The central concern of the volume is to show the difficulties encountered by the Australian Army in operating in Phuoc Tuy province with a force too small for the tasks allotted to it. One consequence of this was the decision to construct a barrier minefield, designed to reduce enemy access to parts of the province and to make the task force’s resources go further, but which in fact became a valuable source of ordnance for the enemy, who lifted several thousand Australian-laid mines and used them against Australian troops. The book culminates with the intense fighting brought on by the enemy’s Tet offensive in early 1968, and deals with well-known actions such as the fights for the Fire Support Bases Coral and Balmoral, and with less well-known, but no less fierce, actions such as Suoi Chau Pha. The volume does not shy away from incidents that cast an unfavourable light on its subject, such as the murder of a junior officer by one of his soldiers in December 1967, which has already earned it some small measure of controversy in the media.

DROPCAP

In recent years, increasing numbers of Vietnam-era veterans and general tourists have visited Vietnam to lay ghosts and gain a greater understanding of the war, the country and its people. Gary McKay, who served late in the Australian involvement as an infantry platoon commander and who has written of his experiences elsewhere, has produced a guide to the country for those who go seeking the Vietnam War, with a strong emphasis on sites of Australian significance.

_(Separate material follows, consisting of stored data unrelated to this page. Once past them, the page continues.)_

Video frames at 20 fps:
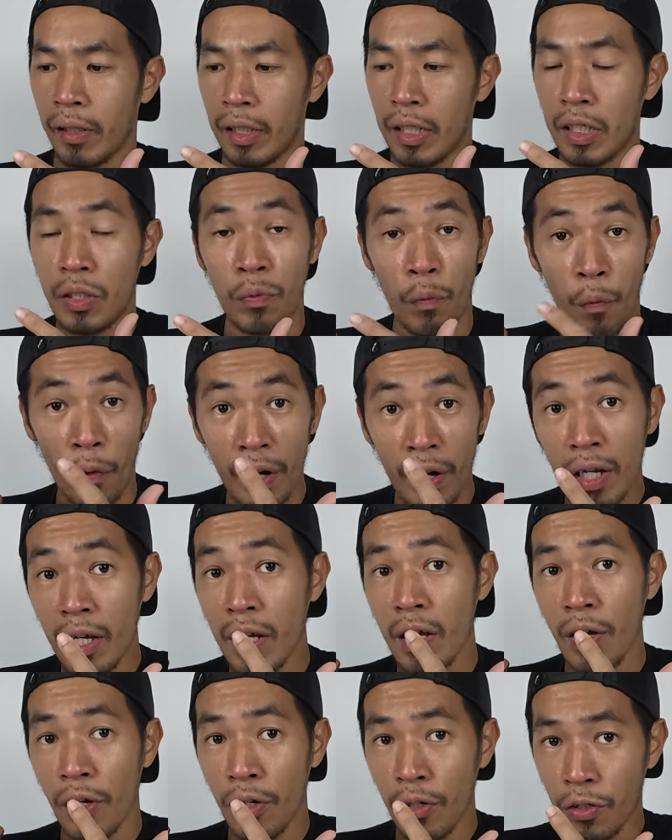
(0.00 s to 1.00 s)
It's
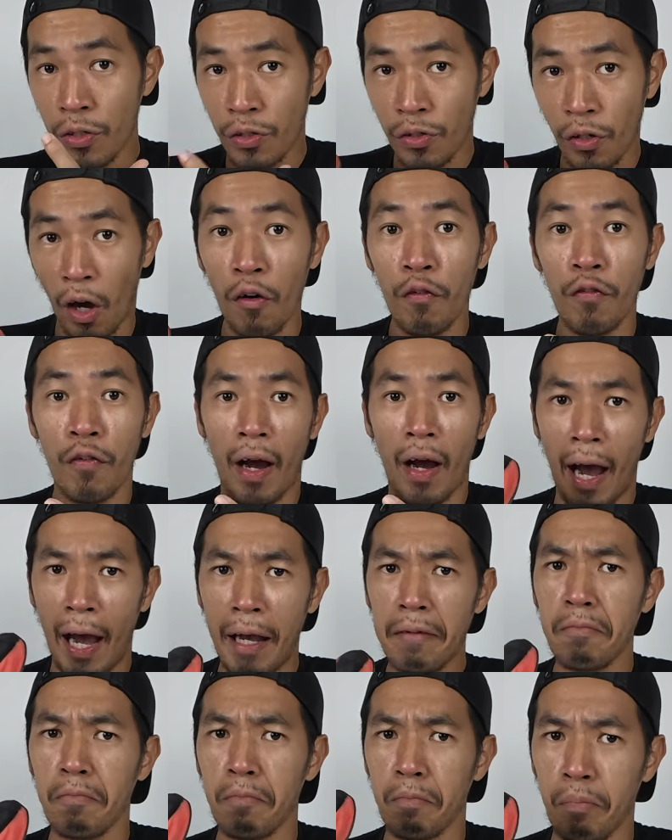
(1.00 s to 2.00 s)
really soft
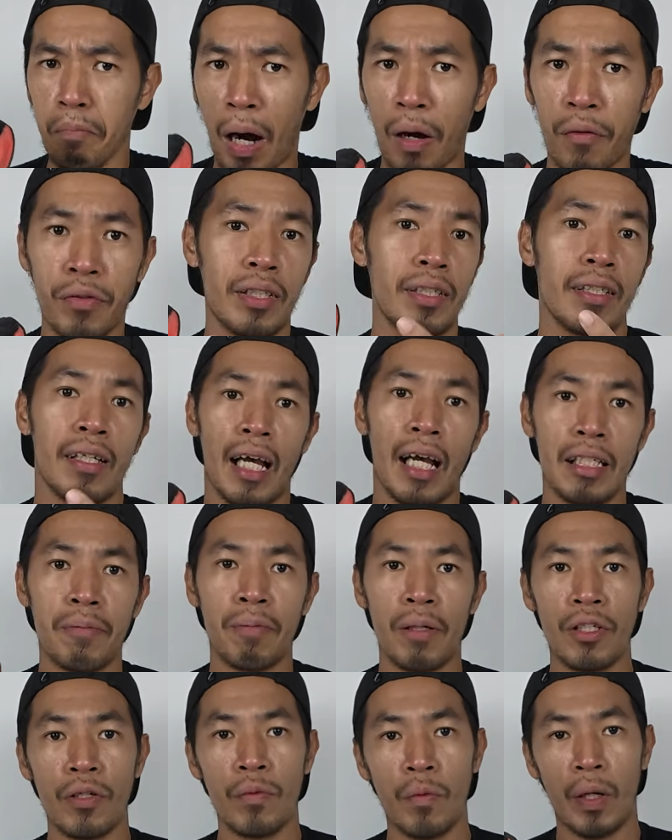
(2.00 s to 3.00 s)
and bouncy,
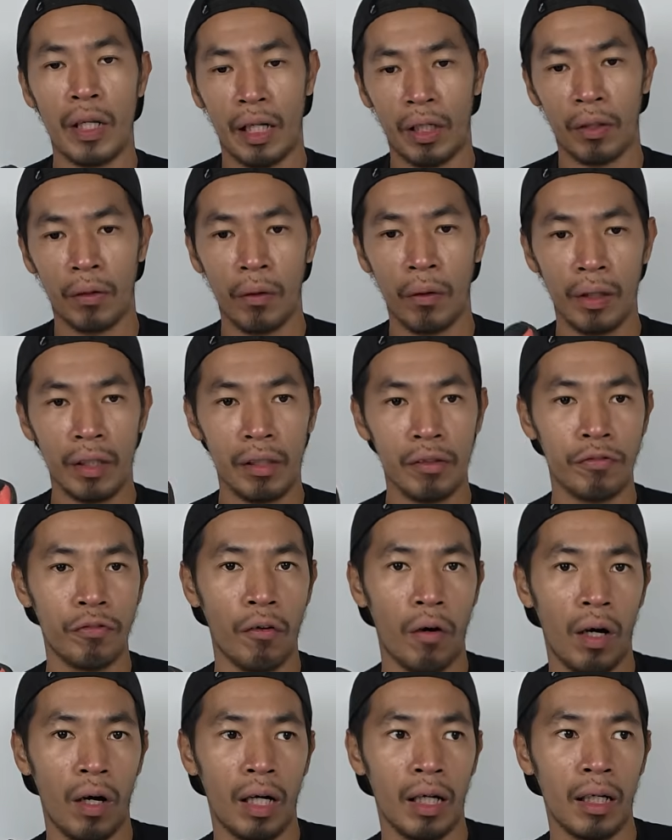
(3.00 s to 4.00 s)
especially when I'm going
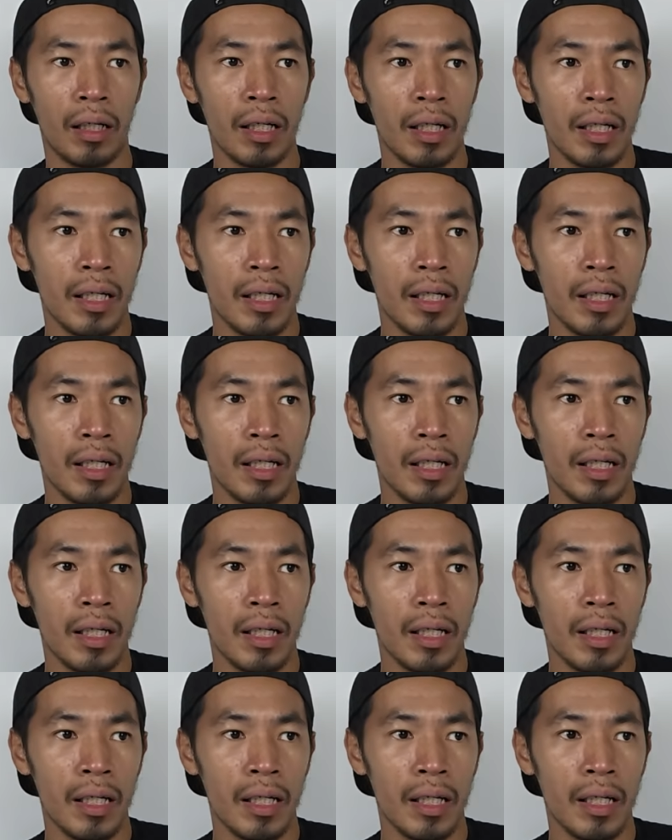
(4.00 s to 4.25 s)
for a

The test of a book such as Australia’s Battlefields in Vietnam: A Traveller’s Guide is its utility to the battlefield tourist, whose needs vary. I haven’t ‘field tested’ this volume, so must judge it against the many works of its kind that have accompanied me across battlefields in Britain, western Europe, Turkey, South Korea and North America over the years.

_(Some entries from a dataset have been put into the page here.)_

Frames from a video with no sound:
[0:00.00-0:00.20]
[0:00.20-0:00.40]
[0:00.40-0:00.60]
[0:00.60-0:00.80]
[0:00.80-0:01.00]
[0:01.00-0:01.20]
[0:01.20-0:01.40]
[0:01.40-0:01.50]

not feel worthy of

The book divides the country into regions, provides some potted history of areas and activities, explains the significance of a site and then gives some detail about that site today: how to get there, what to look for, the extent to which the area has changed since the war (in some cases, clearly, development has been dramatic, a problem that the battlefield student frequently encounters on the old Western Front in France and Belgium, and that makes reconstructing an action in one’s mind doubly difficult).

So far, so good. The volume is compact, and would fit comfortably into the pocket of a field jacket, while being robust enough to withstand regular use. The advice on the various sites, their accessibility and the continuing danger from unretrieved ordnance, is helpful; the commentary is balanced and pays due attention to memorials and cemeteries erected by the Vietnamese government (although cemeteries for the dead of the old Republic of [South] Vietnam were largely destroyed by the victors after 1975).

The major shortcoming, for the non-veteran or the less assiduous student of the war, is the almost complete lack of maps accompanying the description of actions and commentary on the sites today. Good tactical maps are essential when viewing the ground, even, or especially, when the ground has changed since the war. The visitor wanting to understand the ebb and flow of a fight, and the role played by ground in determining the action, gets little help from this guide at precisely the point where they need it most. Even the discussion of static sites such as the barrier minefield or the Australian base at Nui Dat would be infinitely improved by the provision of the sorts of maps contained in McNeill and Ekins’s book, especially for those who never served there. Even sketch maps are better than no maps.

In Australia at least, the Vietnam War is now history, its veterans ageing, the post-1975 outflow of Vietnamese refugees and migrants successfully absorbed into the mainstream population and making their own contribution to the fashioning of modern Australia. As the passions of the time have cooled, the capacity to understand complex events and their consequences increases, whether for individuals or at the national level.